Saturday, October 24, 2020

Instability and Uncertainty to Mark ‘New Normal’ in Post-Pandemic World, Moscow Scholars Say

Paul Goble

            Staunton, October 22 The Russian Academy of Economics and State Service has released a new study on Society and the Pandemic. Experience and Lessons of the Struggle with COVID-19 in Russia (ranepa.ru/images/News/2020-10/COVID.pdf; summarized at vtimes.io/2020/10/22/novaya-virusnaya-normalnost-ekonomiki-a1127).

            Based on a survey of more than 100 specialists, the book concludes that the impact of the pandemic on the economy will remain enormous for a long time but that the effects of the coronavirus on society as a whole will be even greater, ushering in a world of “instability, uncertainty, complexity and ambiguity.”

            The book concludes that “the world’s economy was poorly prepared for the onset of the coronavirus” because, largely as a result of governmental responses to the 2008-2009 economic crisis, most countries found themselves in a liquidity trap without the ability to use longstanding fiscal measures to defend their economies against this shock.

            But as great as the impact of the pandemic has been on the economies of the countries of the world, its greatest effects have been elsewhere. Unlike earlier crises, this one has been multi-dimensional and profoundly affected both the internal and foreign relations of all countries. “Any return to the former condition is already impossible.”

            The pandemic has accelerated both technological development given the use of the Internet, the new study says. It has contributed to a further deglobalization of the world. And it has led to the outflow of capital from developing countries thus leaving them in a far more difficult situation than they were before.

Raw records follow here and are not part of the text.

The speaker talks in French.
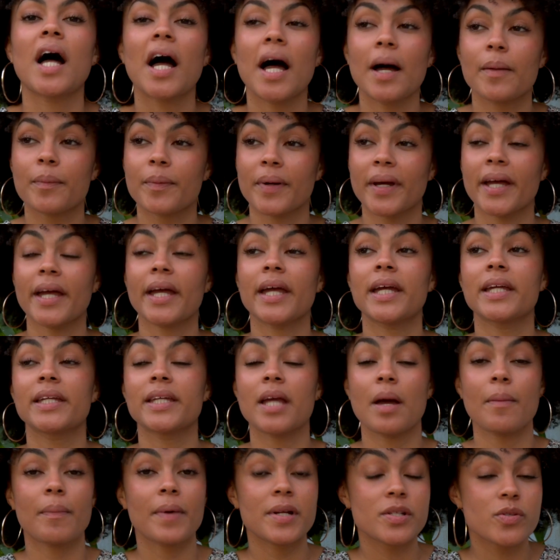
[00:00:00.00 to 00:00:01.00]
Après,
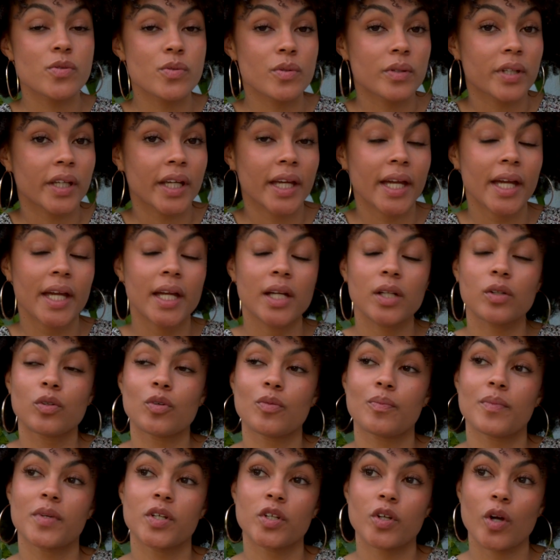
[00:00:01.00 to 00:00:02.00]
il n'y a pas de secret,
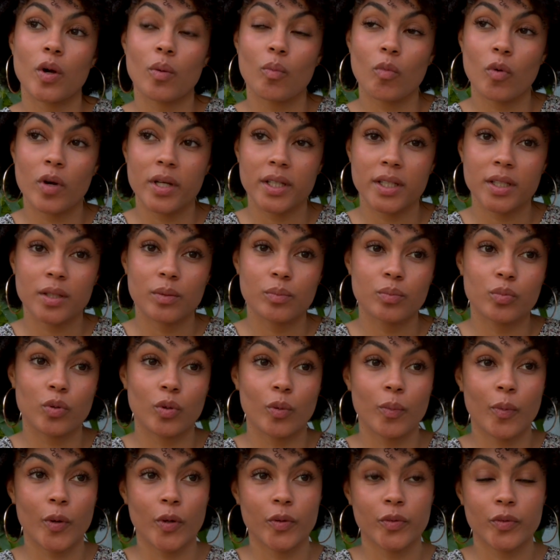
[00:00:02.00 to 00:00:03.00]
le meilleur moyen
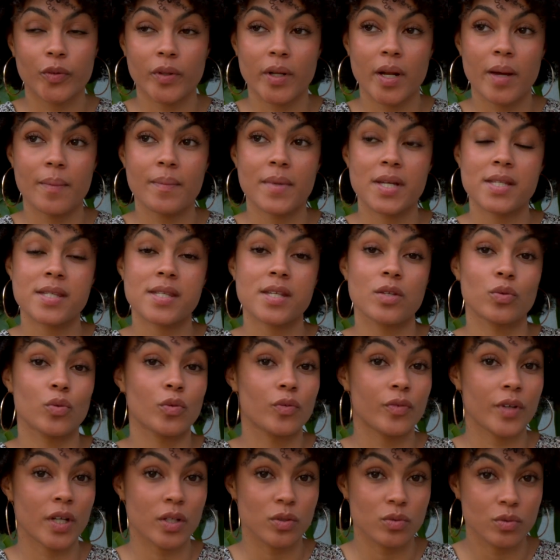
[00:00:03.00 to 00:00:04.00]
pour prendre de la masse, c'est
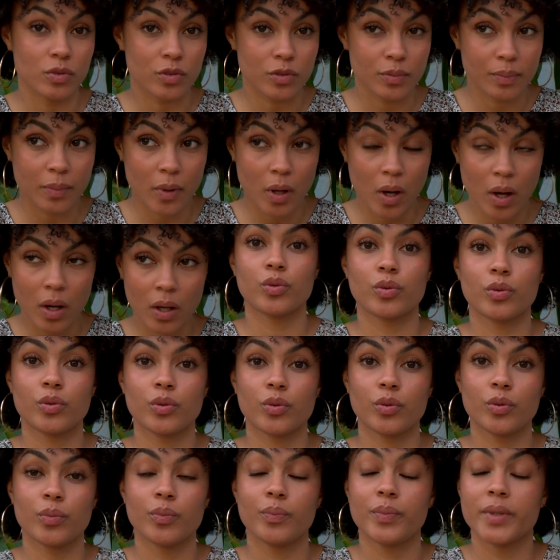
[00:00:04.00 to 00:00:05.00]
de faire du sport,
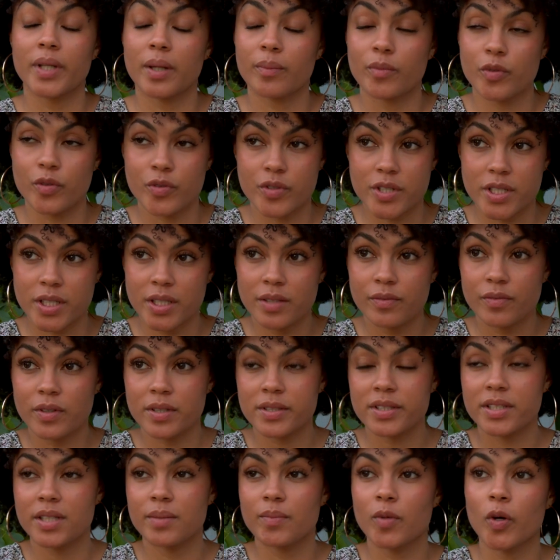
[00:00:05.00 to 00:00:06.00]
de bien manger
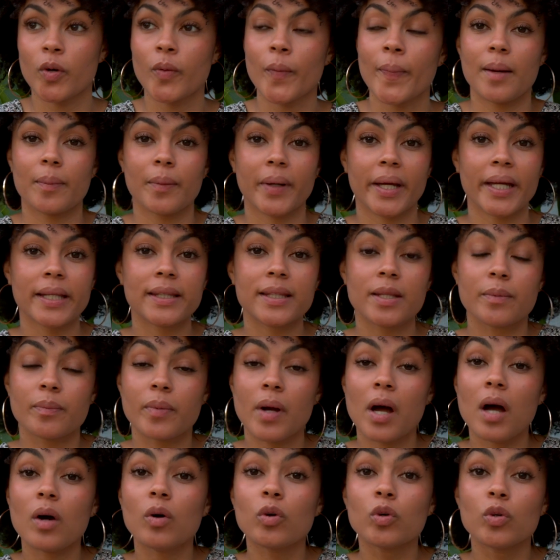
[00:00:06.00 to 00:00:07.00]
forcément. Après, t'es
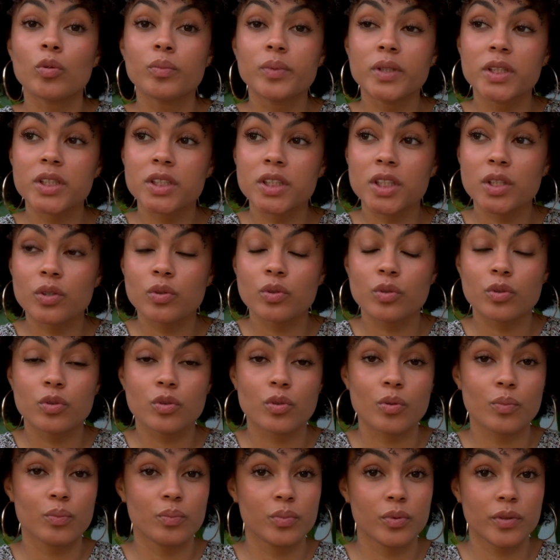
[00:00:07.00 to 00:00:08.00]
pas obligé de
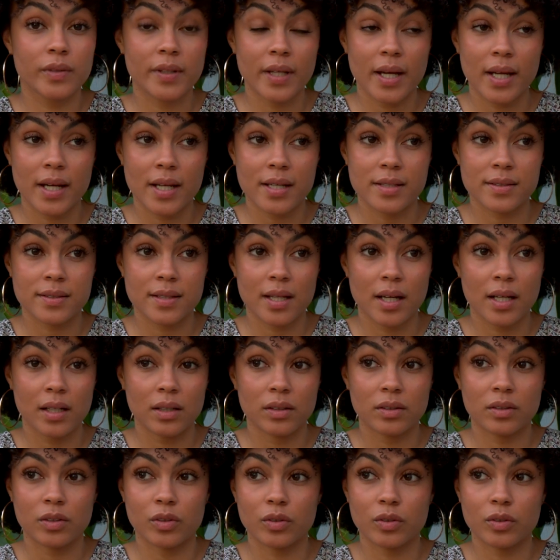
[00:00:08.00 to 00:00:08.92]
te buter à la salle.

            In addition, the pandemic has forced businesses to adapt or be at risk of failing. It has driven an increasing number of people who had been middle class into the ranks of the poor. And it has created “a new normal,” one of “instability, uncertainty, complexity and ambiguity,” the Russian experts say.

            Obviously, they argue, governments must provide more money to businesses and individuals who are suffering from the impact of the pandemic and they must not be afraid to evaluate their past policies including on the pandemic. Some of those, like universal lockdowns, may have been counterproductive.

            But perhaps most important, governments and societies must be prepared for radical and unpredictable changes and be flexible enough to adapt quickly lest in their efforts to defend what they have had, they undermine their capacity to deal with a future quite unlike any past humanity has experienced.